Venice, December 13, 2024 – The abstract canvases of Maria Helena Viera da Silva and the ceramic works of Lucio Fontana are the focus of the Peggy Guggenheim Collection’s exhibition schedule for 2025. Indeed, over the course of the year the museum will present two major solo shows that pay tribute to these two leading figures of international twentieth-century art: an in-depth exploration of the evolution of the visual language of Portuguese-born French artist Viera da Silva, opening on April 12, 2025, followed in the fall by a fascinating immersion into the ceramic production of Fontana, one of the most renowned representatives of twentieth-century art.

Following the closing of the solo exhibition dedicated to Marina Apollonio on March 3, 2025, from April 12 through September 15, the Peggy Guggenheim Collection celebrates another leading female figure of twentieth-century art, Viera da Silva (1908–1992).

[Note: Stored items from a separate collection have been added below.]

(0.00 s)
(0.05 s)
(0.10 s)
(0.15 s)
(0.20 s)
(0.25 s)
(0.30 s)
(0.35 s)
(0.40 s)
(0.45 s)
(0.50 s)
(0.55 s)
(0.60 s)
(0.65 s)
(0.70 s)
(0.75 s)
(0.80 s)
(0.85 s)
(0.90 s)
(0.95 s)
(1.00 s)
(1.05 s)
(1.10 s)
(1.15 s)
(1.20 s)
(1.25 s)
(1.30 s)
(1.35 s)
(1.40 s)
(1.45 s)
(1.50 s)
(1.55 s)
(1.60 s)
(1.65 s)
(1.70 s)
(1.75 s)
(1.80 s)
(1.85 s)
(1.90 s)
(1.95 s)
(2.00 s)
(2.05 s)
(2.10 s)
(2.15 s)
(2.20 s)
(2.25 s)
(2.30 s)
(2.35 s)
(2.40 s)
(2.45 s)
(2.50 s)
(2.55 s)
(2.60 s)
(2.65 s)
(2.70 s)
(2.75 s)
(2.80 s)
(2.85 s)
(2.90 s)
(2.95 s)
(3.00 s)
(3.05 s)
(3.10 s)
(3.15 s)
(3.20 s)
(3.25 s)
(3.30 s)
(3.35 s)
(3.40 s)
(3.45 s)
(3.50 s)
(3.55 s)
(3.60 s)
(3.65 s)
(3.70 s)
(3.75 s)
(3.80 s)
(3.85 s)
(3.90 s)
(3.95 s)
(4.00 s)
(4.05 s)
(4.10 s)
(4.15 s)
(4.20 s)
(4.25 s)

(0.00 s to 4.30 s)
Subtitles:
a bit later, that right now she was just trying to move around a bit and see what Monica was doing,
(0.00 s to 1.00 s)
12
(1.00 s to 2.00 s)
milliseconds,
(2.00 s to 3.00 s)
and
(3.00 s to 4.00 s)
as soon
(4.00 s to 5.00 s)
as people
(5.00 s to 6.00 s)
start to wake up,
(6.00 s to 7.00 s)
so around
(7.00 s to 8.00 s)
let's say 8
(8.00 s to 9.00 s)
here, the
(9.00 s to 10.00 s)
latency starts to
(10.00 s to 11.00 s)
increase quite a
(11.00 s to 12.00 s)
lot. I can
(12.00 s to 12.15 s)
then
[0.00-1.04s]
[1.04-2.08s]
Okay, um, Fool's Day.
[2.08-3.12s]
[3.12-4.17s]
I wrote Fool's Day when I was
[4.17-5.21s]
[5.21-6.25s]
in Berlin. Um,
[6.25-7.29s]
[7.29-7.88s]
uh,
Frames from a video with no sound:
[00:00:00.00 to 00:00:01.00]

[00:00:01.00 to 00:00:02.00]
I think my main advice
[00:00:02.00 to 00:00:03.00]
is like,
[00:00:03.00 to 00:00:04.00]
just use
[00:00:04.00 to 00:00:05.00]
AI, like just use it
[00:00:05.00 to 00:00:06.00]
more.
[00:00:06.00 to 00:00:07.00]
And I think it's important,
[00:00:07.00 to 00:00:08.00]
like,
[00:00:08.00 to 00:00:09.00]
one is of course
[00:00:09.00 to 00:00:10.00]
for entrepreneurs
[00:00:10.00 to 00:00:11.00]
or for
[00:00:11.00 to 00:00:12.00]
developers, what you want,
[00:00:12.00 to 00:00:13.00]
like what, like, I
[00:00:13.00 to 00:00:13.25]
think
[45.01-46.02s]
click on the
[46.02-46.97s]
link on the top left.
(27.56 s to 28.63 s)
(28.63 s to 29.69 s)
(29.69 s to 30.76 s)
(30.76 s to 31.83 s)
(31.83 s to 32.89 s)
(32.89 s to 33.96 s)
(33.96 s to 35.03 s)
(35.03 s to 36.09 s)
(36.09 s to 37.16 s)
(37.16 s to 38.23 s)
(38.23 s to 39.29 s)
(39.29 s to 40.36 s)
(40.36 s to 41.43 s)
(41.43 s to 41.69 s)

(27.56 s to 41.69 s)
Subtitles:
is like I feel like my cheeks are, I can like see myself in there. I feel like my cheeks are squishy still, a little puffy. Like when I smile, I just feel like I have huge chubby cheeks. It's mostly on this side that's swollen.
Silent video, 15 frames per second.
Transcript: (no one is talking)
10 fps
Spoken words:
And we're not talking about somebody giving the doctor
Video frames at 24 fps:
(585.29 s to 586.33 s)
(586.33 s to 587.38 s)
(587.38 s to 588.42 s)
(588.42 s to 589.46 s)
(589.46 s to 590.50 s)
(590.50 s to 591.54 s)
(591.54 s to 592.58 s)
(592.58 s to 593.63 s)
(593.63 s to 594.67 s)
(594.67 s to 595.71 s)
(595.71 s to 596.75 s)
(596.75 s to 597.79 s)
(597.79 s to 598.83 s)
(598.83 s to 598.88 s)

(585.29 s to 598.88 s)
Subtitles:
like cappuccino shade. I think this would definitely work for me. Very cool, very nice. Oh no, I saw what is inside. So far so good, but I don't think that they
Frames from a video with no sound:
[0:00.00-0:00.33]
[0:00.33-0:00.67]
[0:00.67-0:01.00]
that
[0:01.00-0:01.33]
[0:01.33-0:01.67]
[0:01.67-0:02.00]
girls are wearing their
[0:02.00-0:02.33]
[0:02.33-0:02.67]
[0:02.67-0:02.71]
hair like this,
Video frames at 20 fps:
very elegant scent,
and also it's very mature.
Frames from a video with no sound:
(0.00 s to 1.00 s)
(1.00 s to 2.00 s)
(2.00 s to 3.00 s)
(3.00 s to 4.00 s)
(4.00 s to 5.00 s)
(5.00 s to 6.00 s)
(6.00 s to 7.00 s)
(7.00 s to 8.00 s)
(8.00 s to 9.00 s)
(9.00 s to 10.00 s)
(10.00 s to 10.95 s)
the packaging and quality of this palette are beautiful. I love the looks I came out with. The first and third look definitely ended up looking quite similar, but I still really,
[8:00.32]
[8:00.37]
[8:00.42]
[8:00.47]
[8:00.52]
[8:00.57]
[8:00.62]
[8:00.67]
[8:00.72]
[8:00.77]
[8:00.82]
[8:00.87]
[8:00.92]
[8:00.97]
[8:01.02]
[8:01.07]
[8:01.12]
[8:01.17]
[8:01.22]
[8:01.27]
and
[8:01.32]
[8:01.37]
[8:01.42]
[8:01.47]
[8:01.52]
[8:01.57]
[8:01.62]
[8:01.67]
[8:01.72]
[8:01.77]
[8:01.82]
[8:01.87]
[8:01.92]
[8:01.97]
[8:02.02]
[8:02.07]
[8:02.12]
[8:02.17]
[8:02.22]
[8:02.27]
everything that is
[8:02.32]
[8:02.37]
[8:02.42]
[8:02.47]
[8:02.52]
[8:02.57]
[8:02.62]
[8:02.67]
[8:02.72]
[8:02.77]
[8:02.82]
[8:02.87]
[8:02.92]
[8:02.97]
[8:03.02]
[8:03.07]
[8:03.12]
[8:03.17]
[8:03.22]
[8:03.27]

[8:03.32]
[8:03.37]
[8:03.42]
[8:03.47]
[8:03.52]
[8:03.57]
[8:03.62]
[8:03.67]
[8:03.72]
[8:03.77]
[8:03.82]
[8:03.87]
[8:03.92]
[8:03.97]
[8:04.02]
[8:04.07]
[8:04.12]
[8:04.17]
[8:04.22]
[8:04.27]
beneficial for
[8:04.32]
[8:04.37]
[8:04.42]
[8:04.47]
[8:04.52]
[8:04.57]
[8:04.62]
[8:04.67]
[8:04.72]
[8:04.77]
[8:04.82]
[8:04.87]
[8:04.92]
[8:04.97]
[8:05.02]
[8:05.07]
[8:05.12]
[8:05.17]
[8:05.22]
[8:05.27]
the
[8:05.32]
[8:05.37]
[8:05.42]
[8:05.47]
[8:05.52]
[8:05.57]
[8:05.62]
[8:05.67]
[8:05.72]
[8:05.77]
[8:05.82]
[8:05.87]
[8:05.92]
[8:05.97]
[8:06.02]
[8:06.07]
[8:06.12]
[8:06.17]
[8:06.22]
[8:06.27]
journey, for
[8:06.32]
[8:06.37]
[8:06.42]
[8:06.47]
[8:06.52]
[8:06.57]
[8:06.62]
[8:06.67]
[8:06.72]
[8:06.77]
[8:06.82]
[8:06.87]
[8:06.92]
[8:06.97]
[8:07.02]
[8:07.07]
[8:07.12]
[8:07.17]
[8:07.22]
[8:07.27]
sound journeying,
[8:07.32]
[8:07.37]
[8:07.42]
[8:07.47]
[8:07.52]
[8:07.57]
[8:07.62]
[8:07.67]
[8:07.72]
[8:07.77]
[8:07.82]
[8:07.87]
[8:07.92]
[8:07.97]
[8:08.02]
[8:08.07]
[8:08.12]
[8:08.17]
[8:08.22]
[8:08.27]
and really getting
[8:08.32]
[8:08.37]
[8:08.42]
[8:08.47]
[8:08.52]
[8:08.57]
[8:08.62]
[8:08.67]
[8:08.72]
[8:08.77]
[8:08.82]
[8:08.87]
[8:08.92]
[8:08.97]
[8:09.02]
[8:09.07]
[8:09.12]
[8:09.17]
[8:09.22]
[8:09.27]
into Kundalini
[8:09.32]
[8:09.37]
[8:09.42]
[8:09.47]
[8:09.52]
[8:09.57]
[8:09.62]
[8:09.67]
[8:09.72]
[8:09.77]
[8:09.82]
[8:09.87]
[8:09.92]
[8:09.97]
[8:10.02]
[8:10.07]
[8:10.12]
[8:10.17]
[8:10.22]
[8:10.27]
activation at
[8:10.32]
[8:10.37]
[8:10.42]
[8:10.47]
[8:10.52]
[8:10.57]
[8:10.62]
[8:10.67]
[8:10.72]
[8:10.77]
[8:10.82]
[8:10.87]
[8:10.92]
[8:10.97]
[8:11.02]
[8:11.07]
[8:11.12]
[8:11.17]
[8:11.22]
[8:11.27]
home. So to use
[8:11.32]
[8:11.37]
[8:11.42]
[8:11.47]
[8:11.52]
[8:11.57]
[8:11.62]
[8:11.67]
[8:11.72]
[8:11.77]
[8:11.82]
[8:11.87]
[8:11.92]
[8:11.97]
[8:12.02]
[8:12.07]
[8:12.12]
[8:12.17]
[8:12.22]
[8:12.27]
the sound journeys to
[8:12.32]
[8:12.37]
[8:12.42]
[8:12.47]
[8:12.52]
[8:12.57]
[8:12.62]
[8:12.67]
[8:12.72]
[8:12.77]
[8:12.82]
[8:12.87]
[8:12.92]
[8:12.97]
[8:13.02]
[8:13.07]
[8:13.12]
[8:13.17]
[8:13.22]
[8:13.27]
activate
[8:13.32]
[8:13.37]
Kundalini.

The exhibition Maria Helena Vieira da Silva: Anatomy of Space, organized by art historian and National Portrait Gallery curator Flavia Frigeri, presents the artist’s pictorial production through a selection of about seventy works—on loan from prestigious international museum, as well as private collections—that highlight her ability to transform pictorial space into abstract environments and optical illusions. The artist is linked to both Peggy Guggenheim—she was one of the thirty-one artists included in the collector’s Exhibition by 31 Women, held at her New York museum-gallery, Art of This Century, in 1943—and Hilla Rebay, the first director of the Museum of Non-Objective Painting, the forerunner of the Solomon R. Guggenheim Museum, New York, who was one of her earliest supporters through the purchase in 1937 of Composition (1936), which is still in the holdings of the U.S. museum. After Venice, the exhibition will travel to the Guggenheim Museum Bilbao in fall 2025.

From October 2025, the museum will present Manu-Facture: The Ceramics of Lucio Fontana, organized by art historian and independent curator Sharon Hecker. The show is the first museum exhibition to focus exclusively on Fontana’s (1899–1968) rich corpus of ceramic works and will provide an exceptional testament to the artist’s creative imagination in sculpture. With about seventy works on loan from public and private collections, including previously unexhibited pieces, the exhibition will encompass a broad range of subjects—from human figures to animals, harlequins, warriors, as well as abstract forms. The show will also feature photographic documentation of Fontana at work and reveal the importance of the artist’s hand in the creative process. The exhibition will be on view through March 2, 2026.